Task to complete >>
Every entry should be returned unchanged, with the pictures omitted.

● ● ● ● ●

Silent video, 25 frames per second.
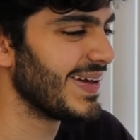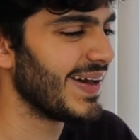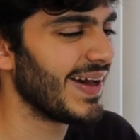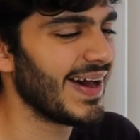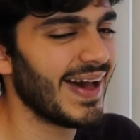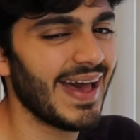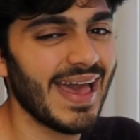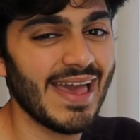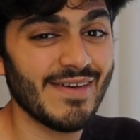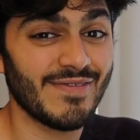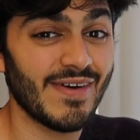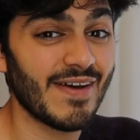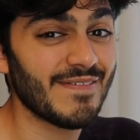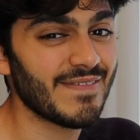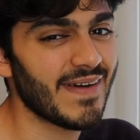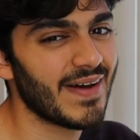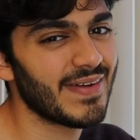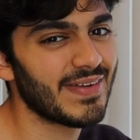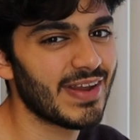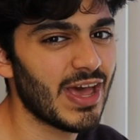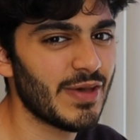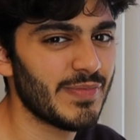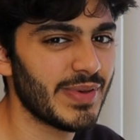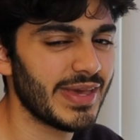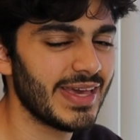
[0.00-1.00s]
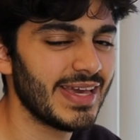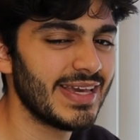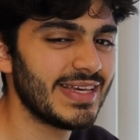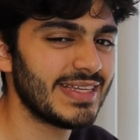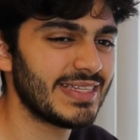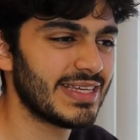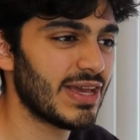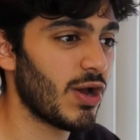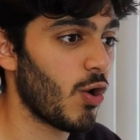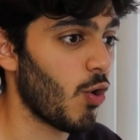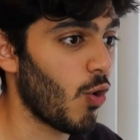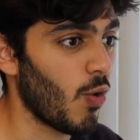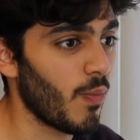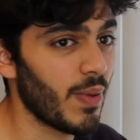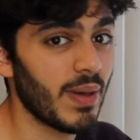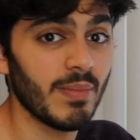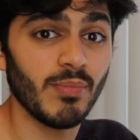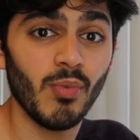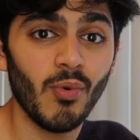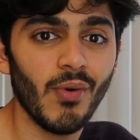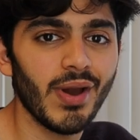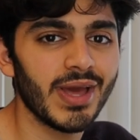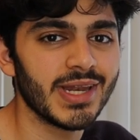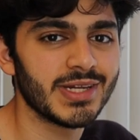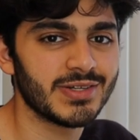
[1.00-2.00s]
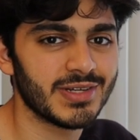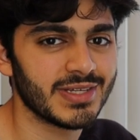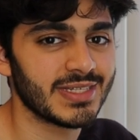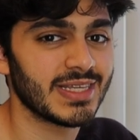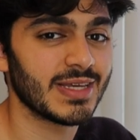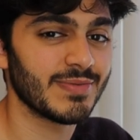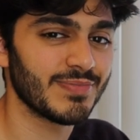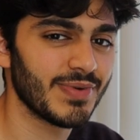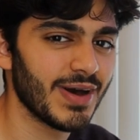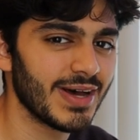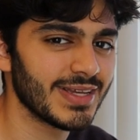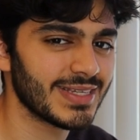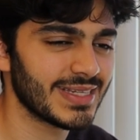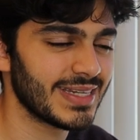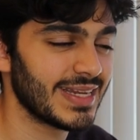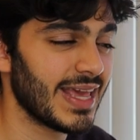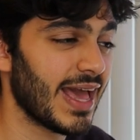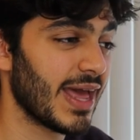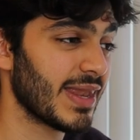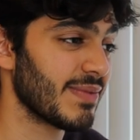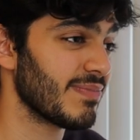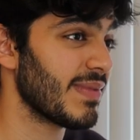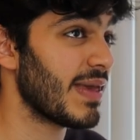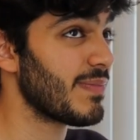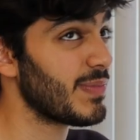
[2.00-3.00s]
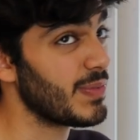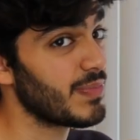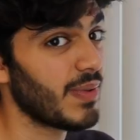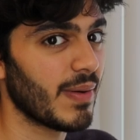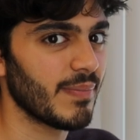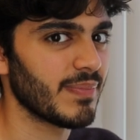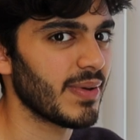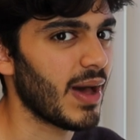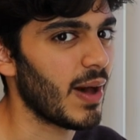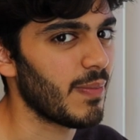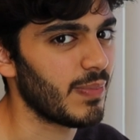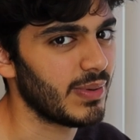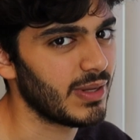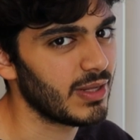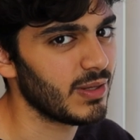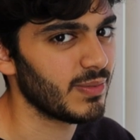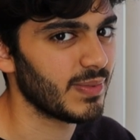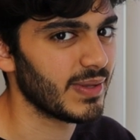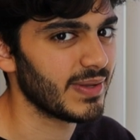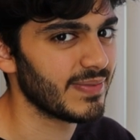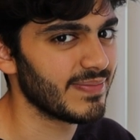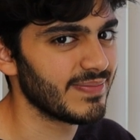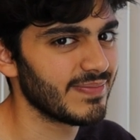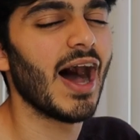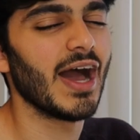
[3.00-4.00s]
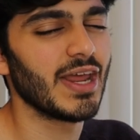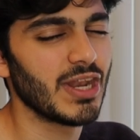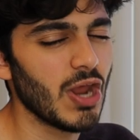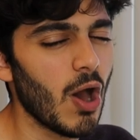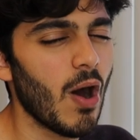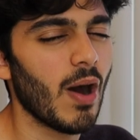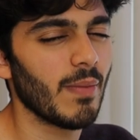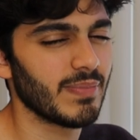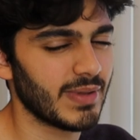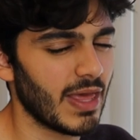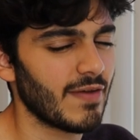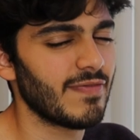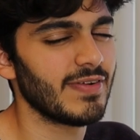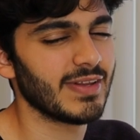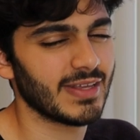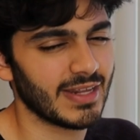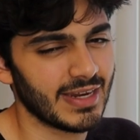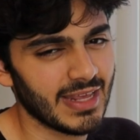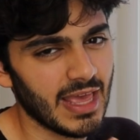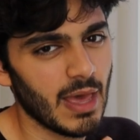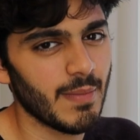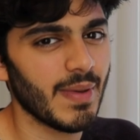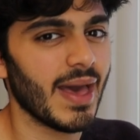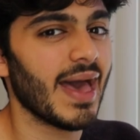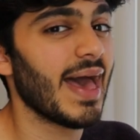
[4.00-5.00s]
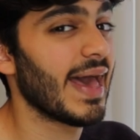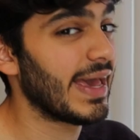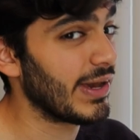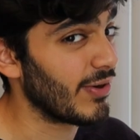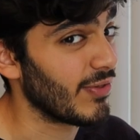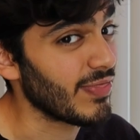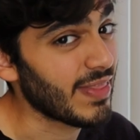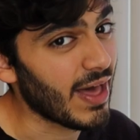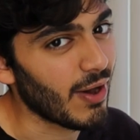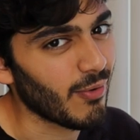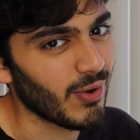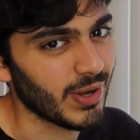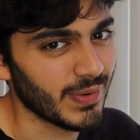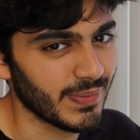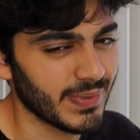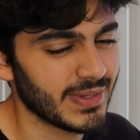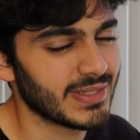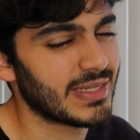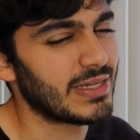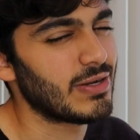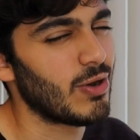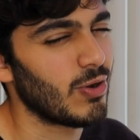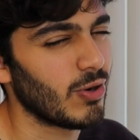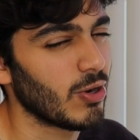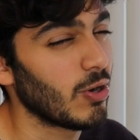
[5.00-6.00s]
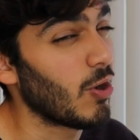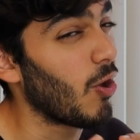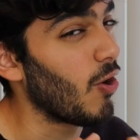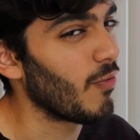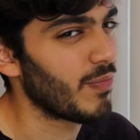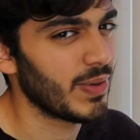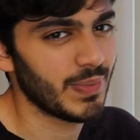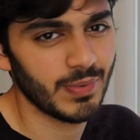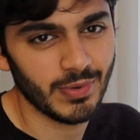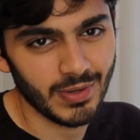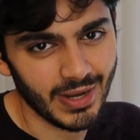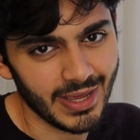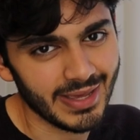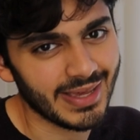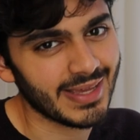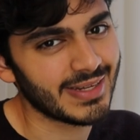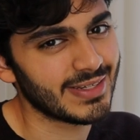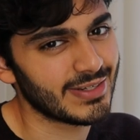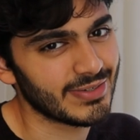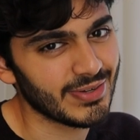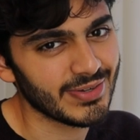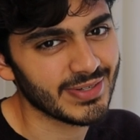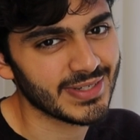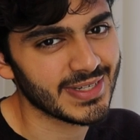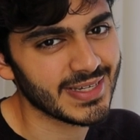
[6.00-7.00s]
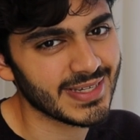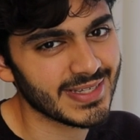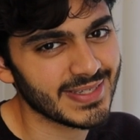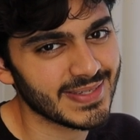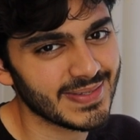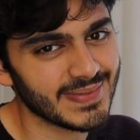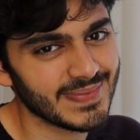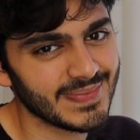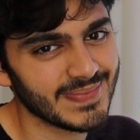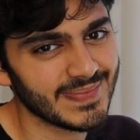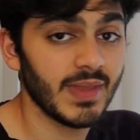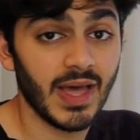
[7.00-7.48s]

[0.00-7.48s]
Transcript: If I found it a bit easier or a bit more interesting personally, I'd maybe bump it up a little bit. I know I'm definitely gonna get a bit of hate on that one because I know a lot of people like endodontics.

● ● ● ● ●

Exercise solution >>
Silent video, 25 frames per second.
[0.00-1.00s]
[1.00-2.00s]
[2.00-3.00s]
[3.00-4.00s]
[4.00-5.00s]
[5.00-6.00s]
[6.00-7.00s]
[7.00-7.48s]

[0.00-7.48s]
Transcript: If I found it a bit easier or a bit more interesting personally, I'd maybe bump it up a little bit. I know I'm definitely gonna get a bit of hate on that one because I know a lot of people like endodontics.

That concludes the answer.